Se is sepia brown phenotype gene and is inherited in recessive fashion.

		+/se
		+	se
Se/se	se	+/se Wild type phenotype Heterozygous	se/se sepia brown Homozygous recessive
	se	+/se Wild type phenotype Heterozygous	se/se sepia brown Homozygous recessive

Probability of mutant phenotype= se/se= 2/4=1/2.

d. +/ab X +/ab

The ab (abrupt) gene is recessive.
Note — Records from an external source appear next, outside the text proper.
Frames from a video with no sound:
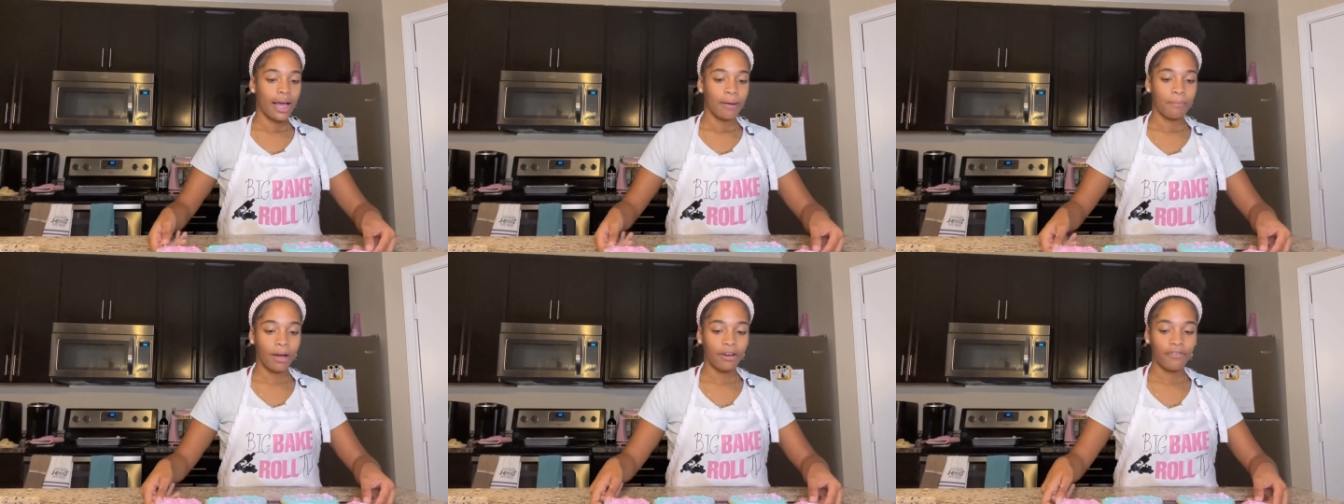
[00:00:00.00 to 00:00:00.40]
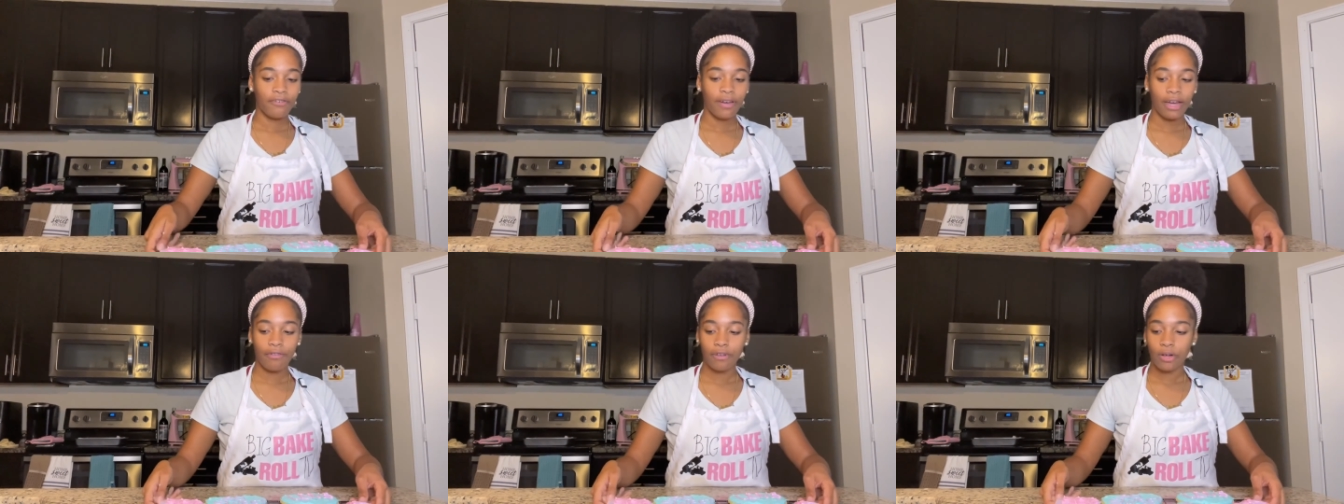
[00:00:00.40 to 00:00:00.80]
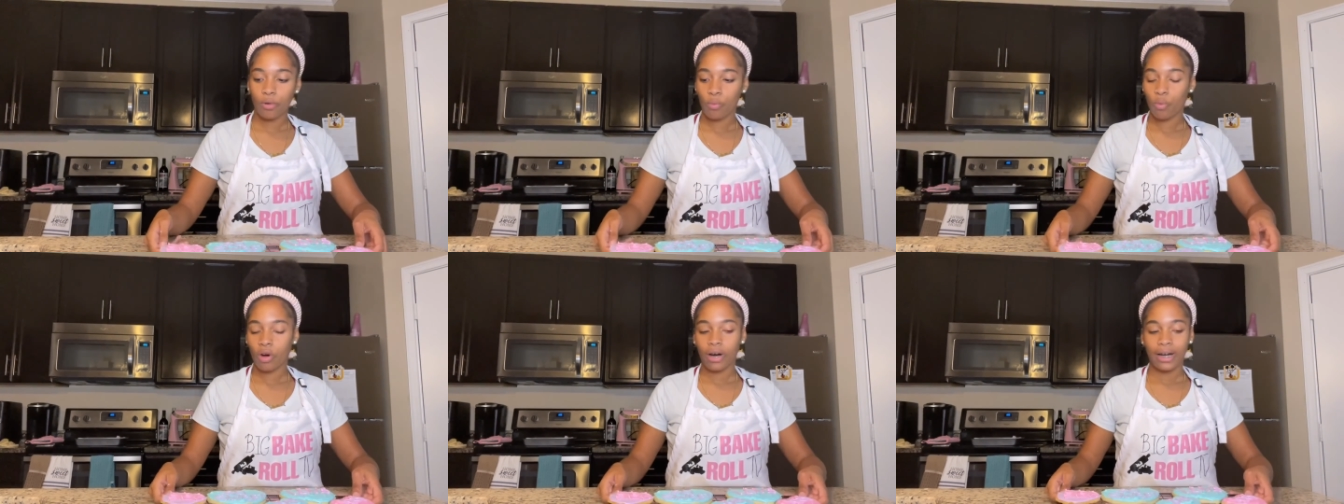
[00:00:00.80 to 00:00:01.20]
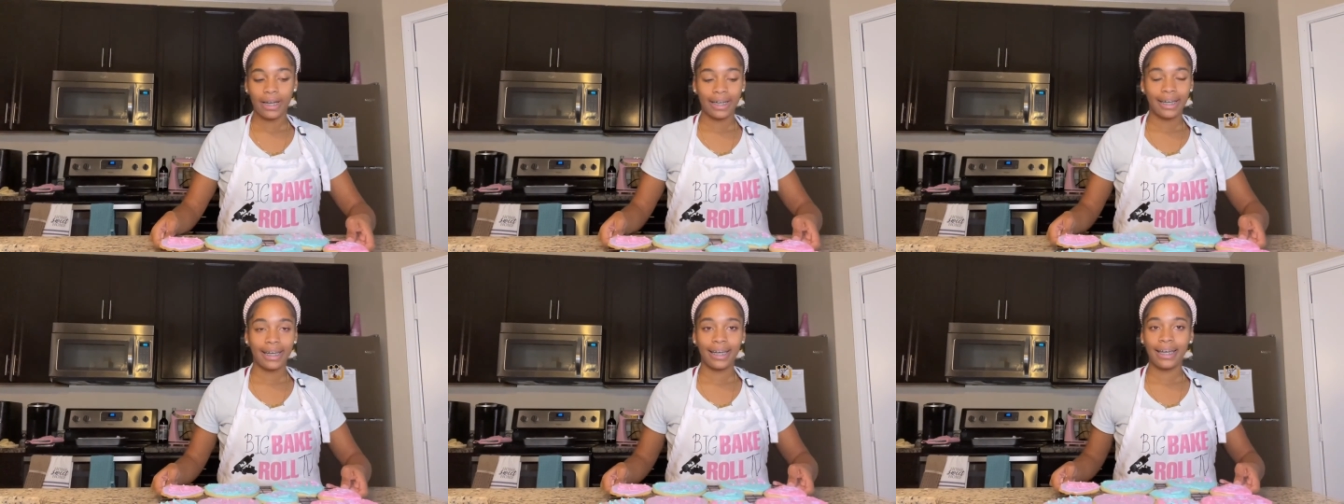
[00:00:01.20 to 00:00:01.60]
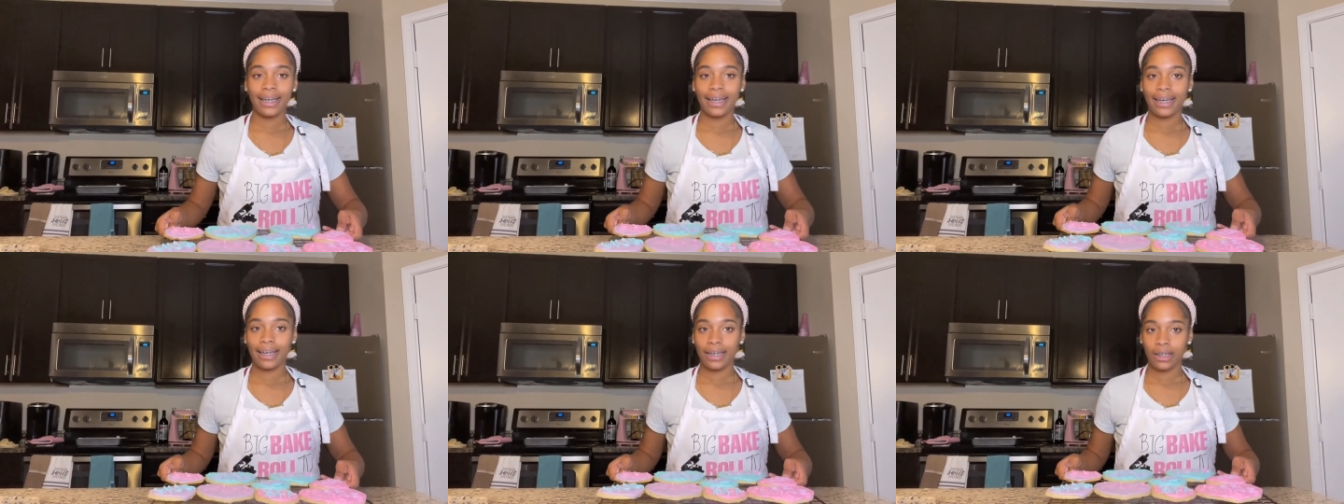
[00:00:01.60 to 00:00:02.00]
My favorite one
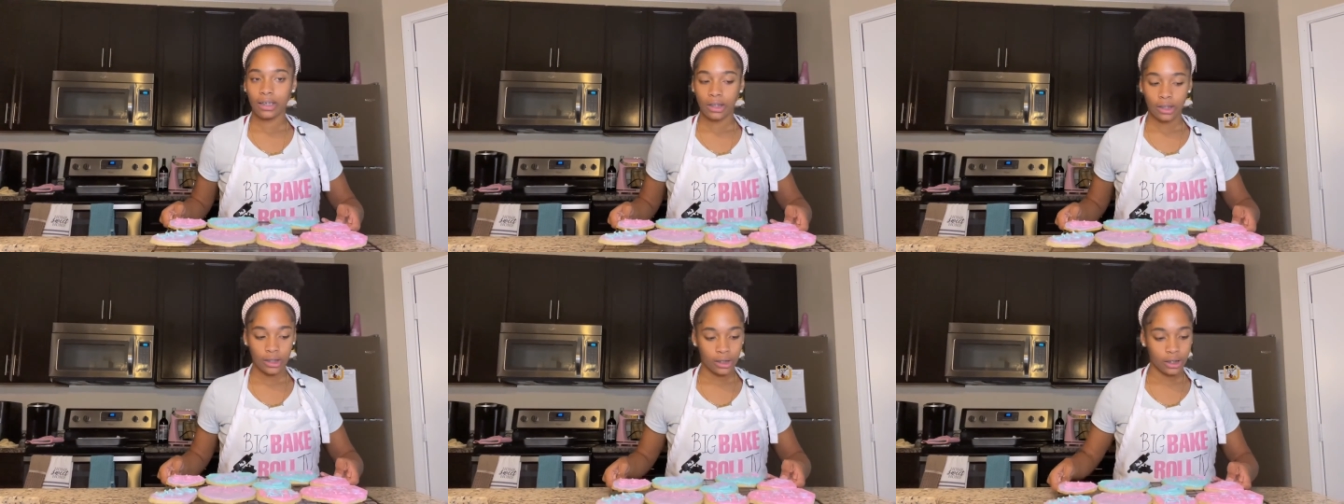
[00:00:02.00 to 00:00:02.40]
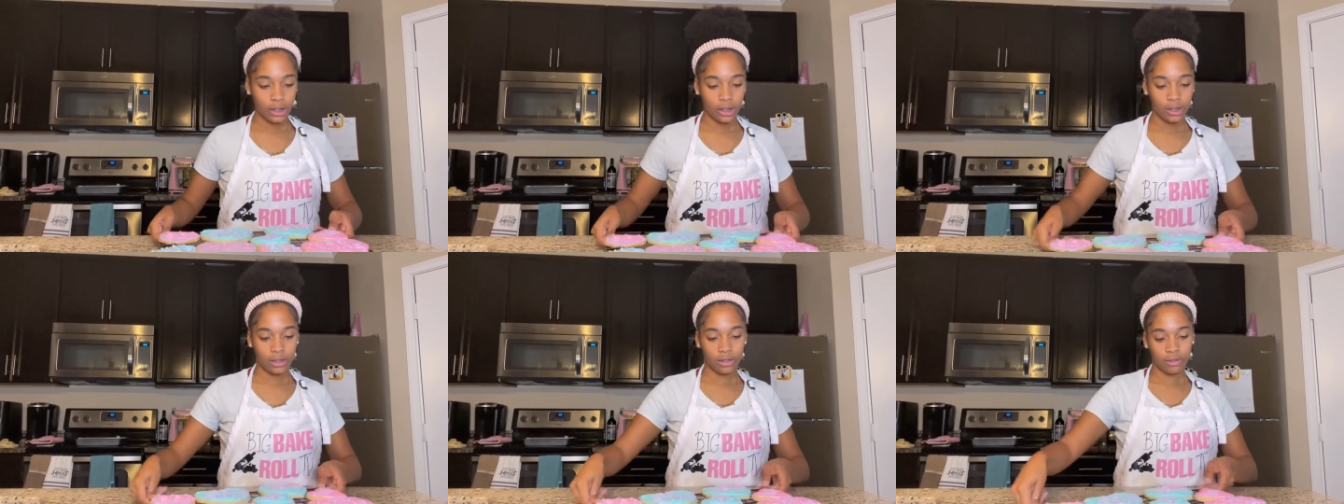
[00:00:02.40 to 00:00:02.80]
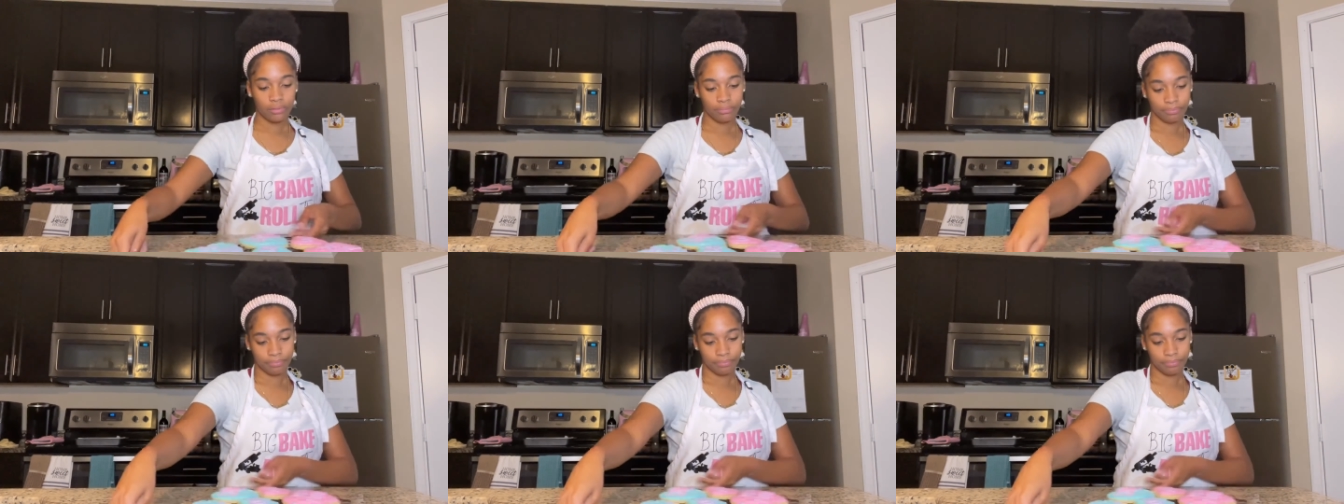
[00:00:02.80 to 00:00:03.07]
is, let's see,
Hence, two copies of mutant ab alleles are required to inherit the phenotype.

		+/ab
		+	ab
+/ab	+	+/+ Homozygous dominant Wild type phenotype	+/ab Heterozygous Wild type phenotype
	ab	+/ab Heterozygous Wild type phenotype	ab/ab Homozygous recessive Mutant phenotype

Probability of mutant phenotype= ab/ab= 1/4

Hence,

Probability of obtaining progeny flies that are mutants for all genes in the +/vg Cy/+ +/se +/ab X +/vg +/+   se/se +/ab cross= Multiplication of individual probabilities for each gene

Probability of obtaining progeny flies that are mutants for all genes in the +/vg Cy/+ +/se +/ab X +/vg +/+   se/se +/ab cross= 1/4 X 1/2 X 1/2 X 1/4= 1/64

Thus, probability of offspring’s that are mutant for all genes= 1/64.